- cross-posted to:
- technology@lemmy.zip
- cross-posted to:
- technology@lemmy.zip
Microsoft is starting to integrate AI shortcuts, or what it calls AI actions, into the File Explorer in Windows 11. These shortcuts let you right-click on a file and quickly get to Windows AI features like blurring the background of a photo, erasing objects, or even summarizing content from Office files.
Four image actions are currently being tested in the latest Dev Channel builds of Windows 11, including Bing visual search to find similar images on the web, the blur background and erase objects features found in the Photos app, and the remove background option in Paint.
If Linux was more compatible with a lot of programs/games there would be absolutely no reason to install windows ever again
I finally switched to full-time Linux last year and I haven’t missed anything. The only stuff that doesn’t work (and doesn’t have a good alternative) are games with invasive anti-cheat that I wanted to boycott anyway.
Most is the anti cheat games are not working on Windows either. They only give you some dubious error message.
I’ll just go by protondb.com and most what I want to play is either gold or platinum rated, or even native.
I only have 106 games in my library, and out of those 66 are native, 43 are gold or platinum and 1 is unrated. I’ve bought nearly all of then before even switching from Windows to Linux about nine months ago.
Using arch btw.
Linux is compatible with a lot more than it used to be, and for those stubborn programs, there are usually FOSS alternatives, or emulation/compatibility layers. Hell, my machine runs games faster through Proton on Linux in 1440p than it did natively on Windows in 1080p.
might be difficult for the layperson to agree to that,
Wine or Proton will make just bout anything you run on windows run.

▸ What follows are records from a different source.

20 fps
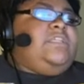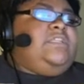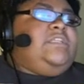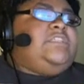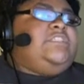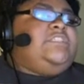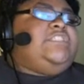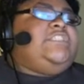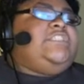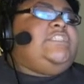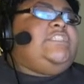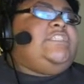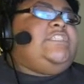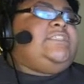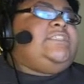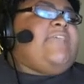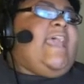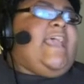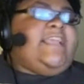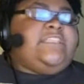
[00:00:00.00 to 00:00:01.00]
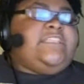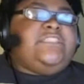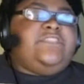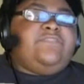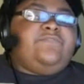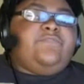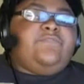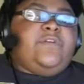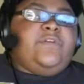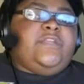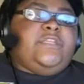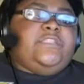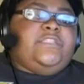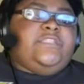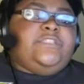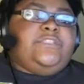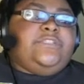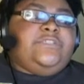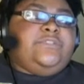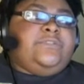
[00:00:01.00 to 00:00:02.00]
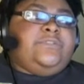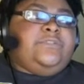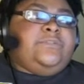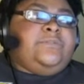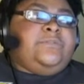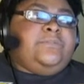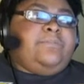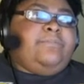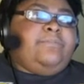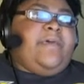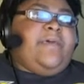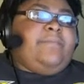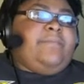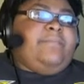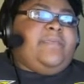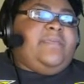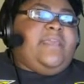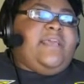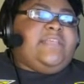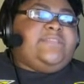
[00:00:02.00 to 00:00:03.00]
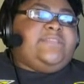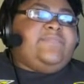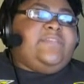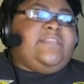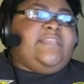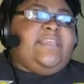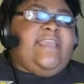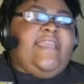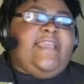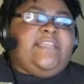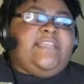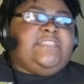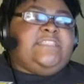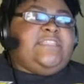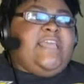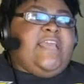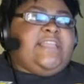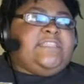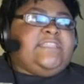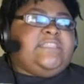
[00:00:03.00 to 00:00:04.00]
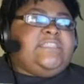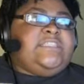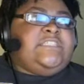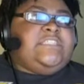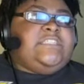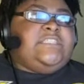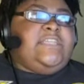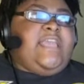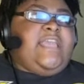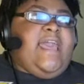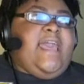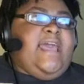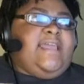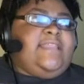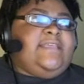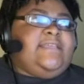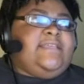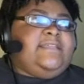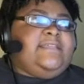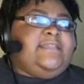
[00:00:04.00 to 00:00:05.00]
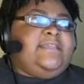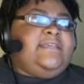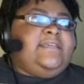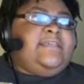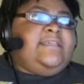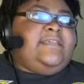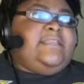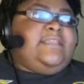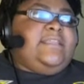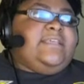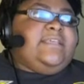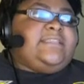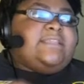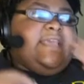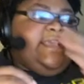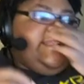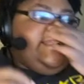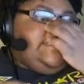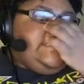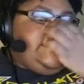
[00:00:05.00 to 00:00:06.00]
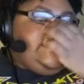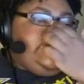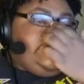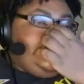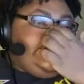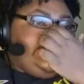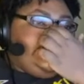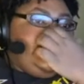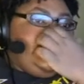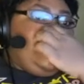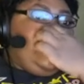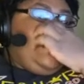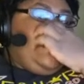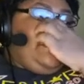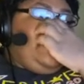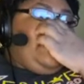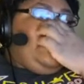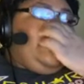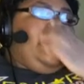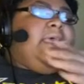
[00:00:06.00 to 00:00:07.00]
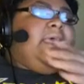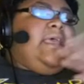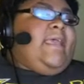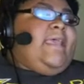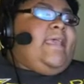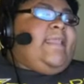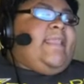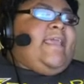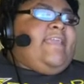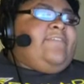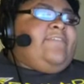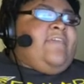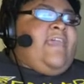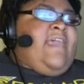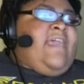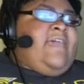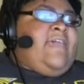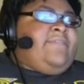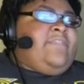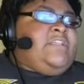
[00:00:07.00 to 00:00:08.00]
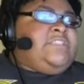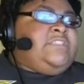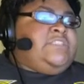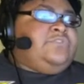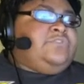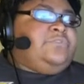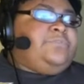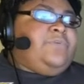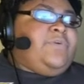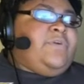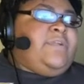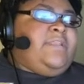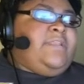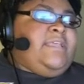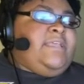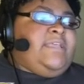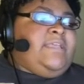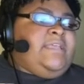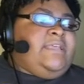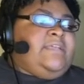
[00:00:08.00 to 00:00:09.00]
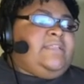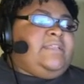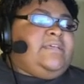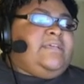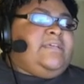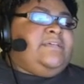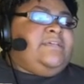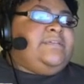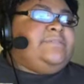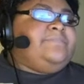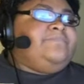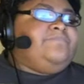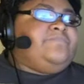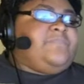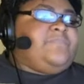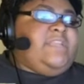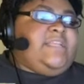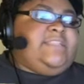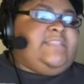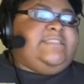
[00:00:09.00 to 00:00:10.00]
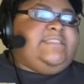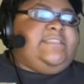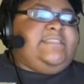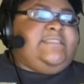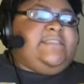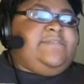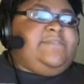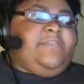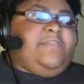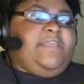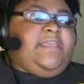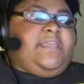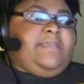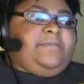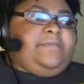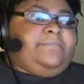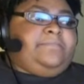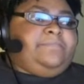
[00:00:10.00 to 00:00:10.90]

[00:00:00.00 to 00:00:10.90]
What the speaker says: She's actually 42, but because of a de-aging accident, she kind of looks 18. And I even have that she was born in 1978.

I’m not missing anything, even games run fine with Wine/Proton. Also, a lot of the Linux games a really fun! (I personally enjoy Xonotic and SuperTuxKart. I also like to play custom roms with mgba) The only thing I’m missing is pretty much ONE really niche network program thing which didn’t have a Linux version. Everything else either has a Linux version, is a Windows game that can be run with Wine, or has some Linux alternative (think inkscape, kdenlive, okular)
Yeah but having to use third party software to run games is annoying and it’s probably buggy and you more than likely get errors
I mainly play WoW and I doubt that’ll run effectively.
Just looking up online how to install it already looks tedious.
I mean all I’m using is Steam, adding them as “non-steam games”. I’ve also found some game art to make it look nice. For me at least, I haven’t run into any issues besides at one point one of my games was missing a few shaders causing it to render improperly (I forgot to move the files from my Windows installation, but after I did everything worked!)
It wasn’t difficult to install at all! I just installed steam (for fedora you need to make sure you enable third-party repos when furst installing the OS) and that’s basically it. I’ve also installed Wine manually (not very hard, just “sudo dnf install wine” on fedora) to run a few non-game programs like some compiled .exe programs I made a few years ago by running “wine [program name]”. It’s crazy how simple it all is now!
What networking program? If it’s not some proprietary protocol I bet there is a Linux tool that does it.
A VPN. I couldn’t get V2rayA (the vpn uses v2ray, there’s a win + mac app for that specific vpn but not linux) to work. I might have to have another crack at it soon…
Well, you either switch and learn to use compatible software or you can keep complaining about enshittification for the rest of your life.